Given records START

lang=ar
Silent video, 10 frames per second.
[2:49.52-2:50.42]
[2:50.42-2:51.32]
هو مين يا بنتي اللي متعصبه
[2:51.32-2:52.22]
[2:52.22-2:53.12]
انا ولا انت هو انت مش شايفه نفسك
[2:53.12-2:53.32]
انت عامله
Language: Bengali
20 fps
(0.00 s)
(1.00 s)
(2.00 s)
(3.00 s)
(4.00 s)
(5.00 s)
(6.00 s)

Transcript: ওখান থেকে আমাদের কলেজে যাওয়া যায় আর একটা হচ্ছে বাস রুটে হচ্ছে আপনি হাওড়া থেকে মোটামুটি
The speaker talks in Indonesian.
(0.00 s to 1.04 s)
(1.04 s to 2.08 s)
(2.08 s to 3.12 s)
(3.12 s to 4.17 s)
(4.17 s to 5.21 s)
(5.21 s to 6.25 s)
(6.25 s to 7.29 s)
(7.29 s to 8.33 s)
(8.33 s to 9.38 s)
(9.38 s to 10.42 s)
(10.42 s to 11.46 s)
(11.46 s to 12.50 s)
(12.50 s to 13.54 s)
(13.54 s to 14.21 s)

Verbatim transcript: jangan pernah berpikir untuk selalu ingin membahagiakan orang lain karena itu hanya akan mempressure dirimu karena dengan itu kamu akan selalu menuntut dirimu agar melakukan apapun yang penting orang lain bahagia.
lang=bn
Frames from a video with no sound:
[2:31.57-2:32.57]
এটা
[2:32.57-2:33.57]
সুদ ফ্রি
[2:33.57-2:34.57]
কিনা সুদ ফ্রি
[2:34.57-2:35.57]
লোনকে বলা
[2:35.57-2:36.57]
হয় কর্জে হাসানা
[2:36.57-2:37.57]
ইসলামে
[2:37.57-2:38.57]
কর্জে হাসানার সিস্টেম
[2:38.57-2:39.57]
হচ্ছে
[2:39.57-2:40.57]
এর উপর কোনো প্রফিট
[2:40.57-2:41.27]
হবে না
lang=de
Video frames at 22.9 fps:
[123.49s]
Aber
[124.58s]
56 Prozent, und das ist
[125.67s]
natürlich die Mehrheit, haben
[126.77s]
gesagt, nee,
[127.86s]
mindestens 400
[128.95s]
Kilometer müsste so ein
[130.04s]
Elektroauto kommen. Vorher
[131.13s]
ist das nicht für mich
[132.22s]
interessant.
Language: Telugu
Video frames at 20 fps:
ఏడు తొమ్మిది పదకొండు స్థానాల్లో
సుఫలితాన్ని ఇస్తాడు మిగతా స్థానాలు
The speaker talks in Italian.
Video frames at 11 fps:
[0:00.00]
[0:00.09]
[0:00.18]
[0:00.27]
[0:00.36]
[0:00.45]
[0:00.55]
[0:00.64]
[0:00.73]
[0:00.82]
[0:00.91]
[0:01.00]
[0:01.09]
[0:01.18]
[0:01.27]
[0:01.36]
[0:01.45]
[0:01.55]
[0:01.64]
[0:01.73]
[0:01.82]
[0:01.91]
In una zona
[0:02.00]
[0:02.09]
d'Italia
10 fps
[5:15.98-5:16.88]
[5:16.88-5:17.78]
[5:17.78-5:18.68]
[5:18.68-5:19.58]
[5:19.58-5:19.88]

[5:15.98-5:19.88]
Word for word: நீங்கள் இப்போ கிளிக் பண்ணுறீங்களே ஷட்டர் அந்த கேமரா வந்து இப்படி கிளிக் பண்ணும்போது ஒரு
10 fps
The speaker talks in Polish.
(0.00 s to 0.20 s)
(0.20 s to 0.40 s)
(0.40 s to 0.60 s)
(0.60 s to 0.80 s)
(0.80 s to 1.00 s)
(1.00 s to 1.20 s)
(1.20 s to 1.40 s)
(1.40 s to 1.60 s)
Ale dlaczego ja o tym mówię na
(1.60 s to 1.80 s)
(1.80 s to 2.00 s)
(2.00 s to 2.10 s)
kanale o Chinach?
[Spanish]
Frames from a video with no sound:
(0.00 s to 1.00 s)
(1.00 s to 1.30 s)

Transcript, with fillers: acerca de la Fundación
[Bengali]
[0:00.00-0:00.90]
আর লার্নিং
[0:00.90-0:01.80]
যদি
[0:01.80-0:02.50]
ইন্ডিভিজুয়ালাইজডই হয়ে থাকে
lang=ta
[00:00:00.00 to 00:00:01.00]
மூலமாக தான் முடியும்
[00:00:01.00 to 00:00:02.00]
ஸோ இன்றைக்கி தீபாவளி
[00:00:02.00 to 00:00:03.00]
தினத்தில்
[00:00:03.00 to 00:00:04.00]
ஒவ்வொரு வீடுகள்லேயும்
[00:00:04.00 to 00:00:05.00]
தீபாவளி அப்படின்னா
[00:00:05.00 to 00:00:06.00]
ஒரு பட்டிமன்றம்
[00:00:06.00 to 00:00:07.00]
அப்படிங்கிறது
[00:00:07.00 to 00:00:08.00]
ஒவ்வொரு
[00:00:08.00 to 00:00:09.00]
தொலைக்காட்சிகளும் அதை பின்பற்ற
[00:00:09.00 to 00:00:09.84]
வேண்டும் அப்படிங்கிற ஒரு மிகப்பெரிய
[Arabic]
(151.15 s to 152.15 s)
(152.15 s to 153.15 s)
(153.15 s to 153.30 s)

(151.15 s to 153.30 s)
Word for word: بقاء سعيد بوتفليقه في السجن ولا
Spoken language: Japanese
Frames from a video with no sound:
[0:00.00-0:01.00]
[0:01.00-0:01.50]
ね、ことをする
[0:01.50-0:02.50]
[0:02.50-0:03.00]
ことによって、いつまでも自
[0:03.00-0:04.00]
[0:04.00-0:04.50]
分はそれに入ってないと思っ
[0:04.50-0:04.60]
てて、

Given records END

- Activity: Beginning with the line that has "[00:00:08.00 to 00:00:09.00]", set down each line through the last one above, exactly, and nothing else.

- Output:
[00:00:08.00 to 00:00:09.00]
தொலைக்காட்சிகளும் அதை பின்பற்ற
[00:00:09.00 to 00:00:09.84]
வேண்டும் அப்படிங்கிற ஒரு மிகப்பெரிய
[Arabic]
(151.15 s to 152.15 s)
(152.15 s to 153.15 s)
(153.15 s to 153.30 s)

(151.15 s to 153.30 s)
Word for word: بقاء سعيد بوتفليقه في السجن ولا
Spoken language: Japanese
Frames from a video with no sound:
[0:00.00-0:01.00]
[0:01.00-0:01.50]
ね、ことをする
[0:01.50-0:02.50]
[0:02.50-0:03.00]
ことによって、いつまでも自
[0:03.00-0:04.00]
[0:04.00-0:04.50]
分はそれに入ってないと思っ
[0:04.50-0:04.60]
てて、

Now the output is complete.